A sworn translation is an official translation completed by a translator who is given the title of “Expert” and sworn in by a “cour d’appel” (or court of appeal) in France, a “Landgericht” (or district court) in Germany or by the Ministry of Foreign Affairs in other countries.
The translator affixes his or her seal and signature to the translated document to certify the accuracy of the translation.
Translations that are certified by ACS Traduction are valid for all levels of government in France and in most countries abroad, such as Germany, the United Kingdom, the United States, Spain, Italy, the Netherlands, Belgium, Switzerland and Austria.
What about certified and official translations?
All of these terms are used as synonyms for the same type of translation: A translation completed by an Expert sworn translator and bearing his or her seal and signature.
In reality, “official translations” and “sworn translations” are really all “certified translations”.
When is it necessary for the translator's signature to be legalised?
If the translation is to be used in France
If you are going to use the translation in France, the Expert translator's signature does not need to be legalised (or “notarised”). You can turn in your translation as is to the authorities in question.
If the translation is to be used abroad
If you are going to use the translation abroad, sometimes the Expert translator's signature does need to be legalised.
It depends on the requirements of the government entity that needs the translation.
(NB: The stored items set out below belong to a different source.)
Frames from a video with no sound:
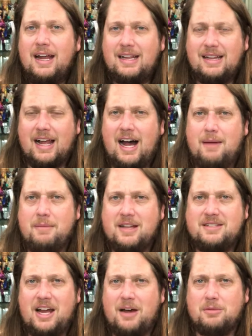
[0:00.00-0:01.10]
in the
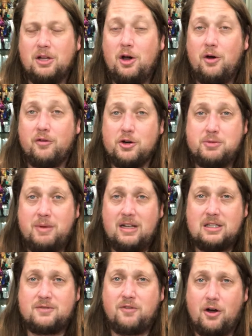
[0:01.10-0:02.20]
comments down below. Of course, you made it
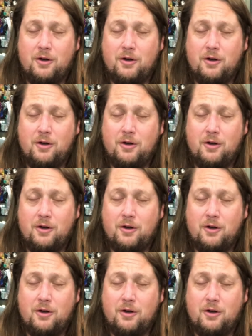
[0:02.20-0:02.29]
this far.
It is therefore absolutely essential to ask for specifics and to communicate this information to ACS Traduction before ordering a translation.
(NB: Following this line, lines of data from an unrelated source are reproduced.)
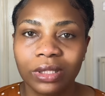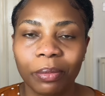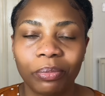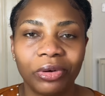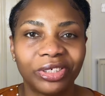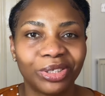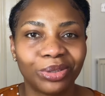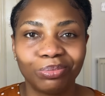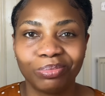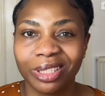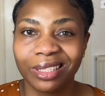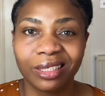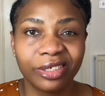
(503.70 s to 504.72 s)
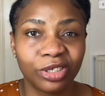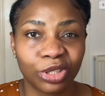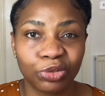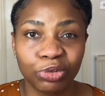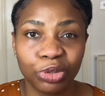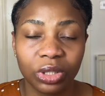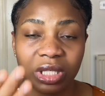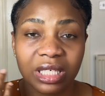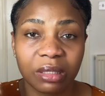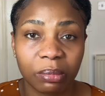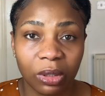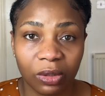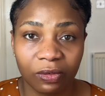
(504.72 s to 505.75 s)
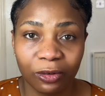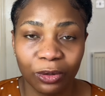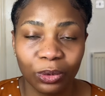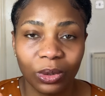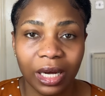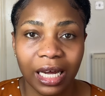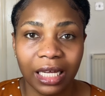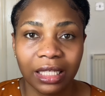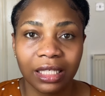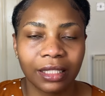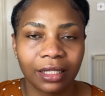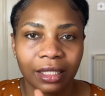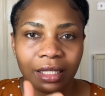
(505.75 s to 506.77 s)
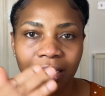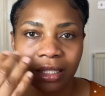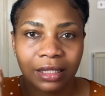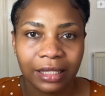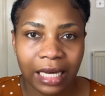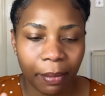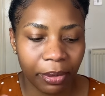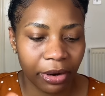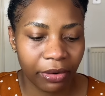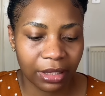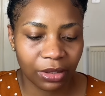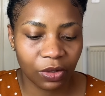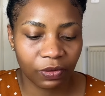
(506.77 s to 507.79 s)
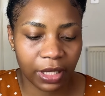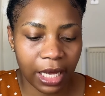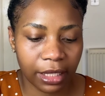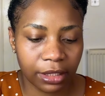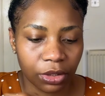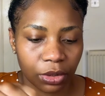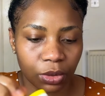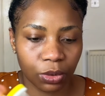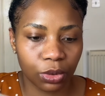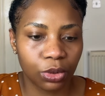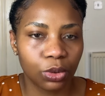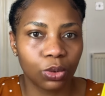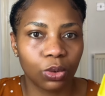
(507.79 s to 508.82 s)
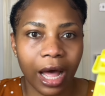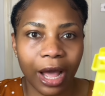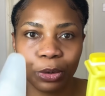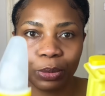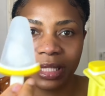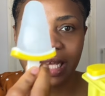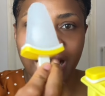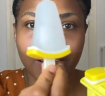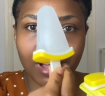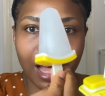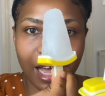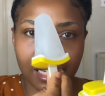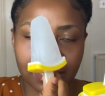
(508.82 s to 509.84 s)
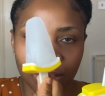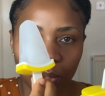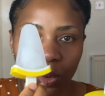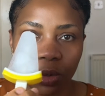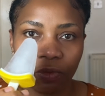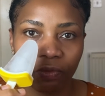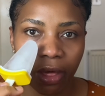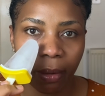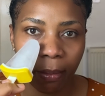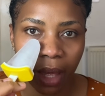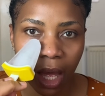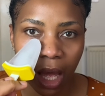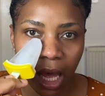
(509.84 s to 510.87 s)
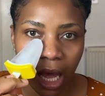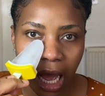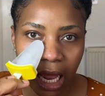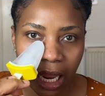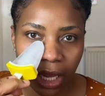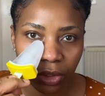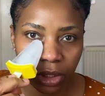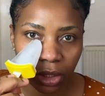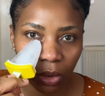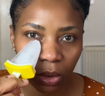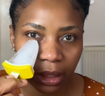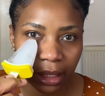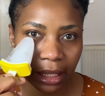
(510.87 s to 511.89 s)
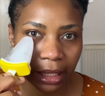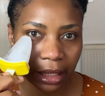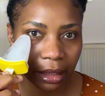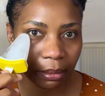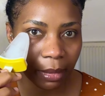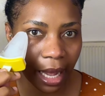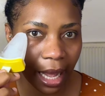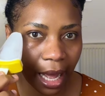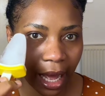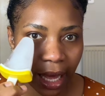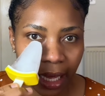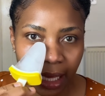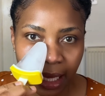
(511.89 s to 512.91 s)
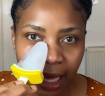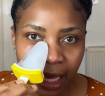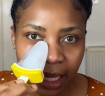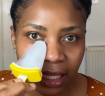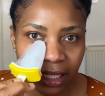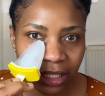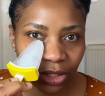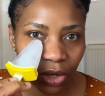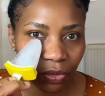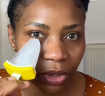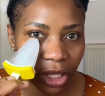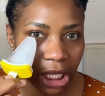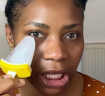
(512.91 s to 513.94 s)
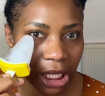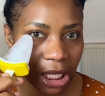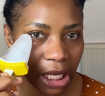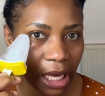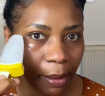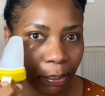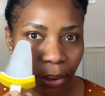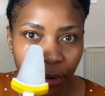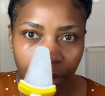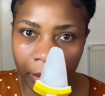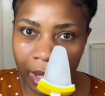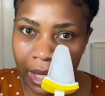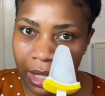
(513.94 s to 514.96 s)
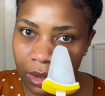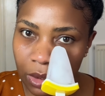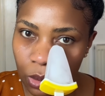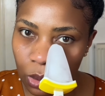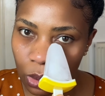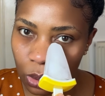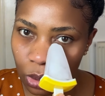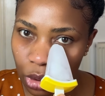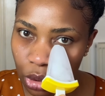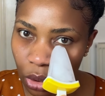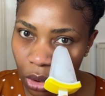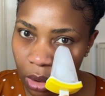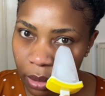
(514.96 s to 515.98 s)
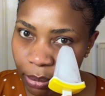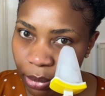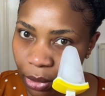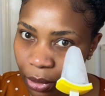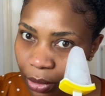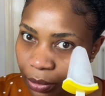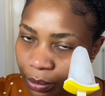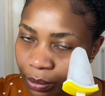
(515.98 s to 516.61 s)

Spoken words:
temperature basically just reduces the blood flow and the appearance of dark circles. So I always have ice in one of them and I use it underneath my eye. This is not really a permanent solution, but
Legalisation - also known as notarisation - is an official procedure that has to be completed by the translator himself or herself. It certifies that the translator's signature is authentic.
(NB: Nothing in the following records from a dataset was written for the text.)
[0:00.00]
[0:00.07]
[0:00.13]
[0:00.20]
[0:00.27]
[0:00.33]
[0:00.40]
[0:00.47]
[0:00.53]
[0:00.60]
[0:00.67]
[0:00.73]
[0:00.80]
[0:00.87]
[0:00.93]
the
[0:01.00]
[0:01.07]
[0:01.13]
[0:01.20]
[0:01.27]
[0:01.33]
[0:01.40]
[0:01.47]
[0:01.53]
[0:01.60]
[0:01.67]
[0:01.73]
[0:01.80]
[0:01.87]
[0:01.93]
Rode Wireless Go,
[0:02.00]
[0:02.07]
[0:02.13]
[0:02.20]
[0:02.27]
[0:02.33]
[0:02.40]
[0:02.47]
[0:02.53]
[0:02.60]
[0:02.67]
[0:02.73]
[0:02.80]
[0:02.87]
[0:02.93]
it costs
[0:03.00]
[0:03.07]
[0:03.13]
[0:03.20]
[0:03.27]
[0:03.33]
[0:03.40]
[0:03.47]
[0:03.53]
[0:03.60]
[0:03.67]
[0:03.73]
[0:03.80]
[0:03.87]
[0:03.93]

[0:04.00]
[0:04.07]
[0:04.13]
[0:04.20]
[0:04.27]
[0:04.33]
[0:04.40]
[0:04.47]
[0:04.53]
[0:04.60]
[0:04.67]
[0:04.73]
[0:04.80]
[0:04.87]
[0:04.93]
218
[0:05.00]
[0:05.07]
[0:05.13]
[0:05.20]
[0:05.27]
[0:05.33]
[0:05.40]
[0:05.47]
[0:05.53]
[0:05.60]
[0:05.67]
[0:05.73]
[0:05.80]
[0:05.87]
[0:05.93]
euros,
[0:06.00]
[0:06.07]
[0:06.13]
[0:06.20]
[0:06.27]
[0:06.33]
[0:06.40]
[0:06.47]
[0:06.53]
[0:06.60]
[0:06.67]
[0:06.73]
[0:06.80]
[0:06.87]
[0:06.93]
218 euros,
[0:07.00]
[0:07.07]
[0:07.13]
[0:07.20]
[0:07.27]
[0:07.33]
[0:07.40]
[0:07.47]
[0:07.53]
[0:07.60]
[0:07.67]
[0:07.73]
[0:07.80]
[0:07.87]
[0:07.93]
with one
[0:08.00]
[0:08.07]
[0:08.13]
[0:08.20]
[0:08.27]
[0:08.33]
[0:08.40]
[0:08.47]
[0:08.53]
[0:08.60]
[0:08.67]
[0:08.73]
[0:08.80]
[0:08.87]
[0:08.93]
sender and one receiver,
In France, signatures can be legalised at a town hall, by notaries and at the Chamber of Commerce where the translator has registered his or her signature.
Normally they ask for signatures to be legalised if the translation is going to the Ministry of Foreign Affairs or to an embassy.
It is important to include this information when ordering a translation, because it adds an extra step to the translation process. This extra service is not included in the prices listed on our website and will require an additional fee.
The Apostille - When should a translation include an Apostille?
This is something you should ask about as well when requesting more information on the translations required. It is generally recommended that you request an Apostille for your document before having it translated.
Once a sworn translator's signature has been legalised, there are two possibilities for the next step:
1. If the destination country (the one in which the document and its translation will be used) has signed The Hague Convention of 5 October 1961 (see the list of Contracting States to the Convention), the process is simplified, but specific to each country.
- In France, you need to give the original document and its translation to the Apostille office of the court to which the person who legalised the signature of the sworn translator is attached.
- In the United States, you usually need to send your original document to the competent authority that issued the document (generally, the state Secretary of State’s office, a federal or district court or the U.S. Department of State Authentication Office or Bureau of Consular Affairs) (see United States of America – Competent Authority).
- In the UK, you usually need to send your original document to the Legalisation Office (see Get a document legalised).
2. If the destination country is not party to The Hague Convention of 5 October 1961, you need to give the original document and its certified translation to the legalisation office or equivalent at the Ministry of Foreign Affairs and then to the consulate or embassy of the country in question.
ACSTraduction is a translation agency and our passion lies in delivering quality, professional translations. As such, the information above is given for information purposes only. We advise you to contact the appropriate Minister of Foreign Affairs, the Embassy or the Consulate for all details concerning the steps you need to take and the documents you have to provide.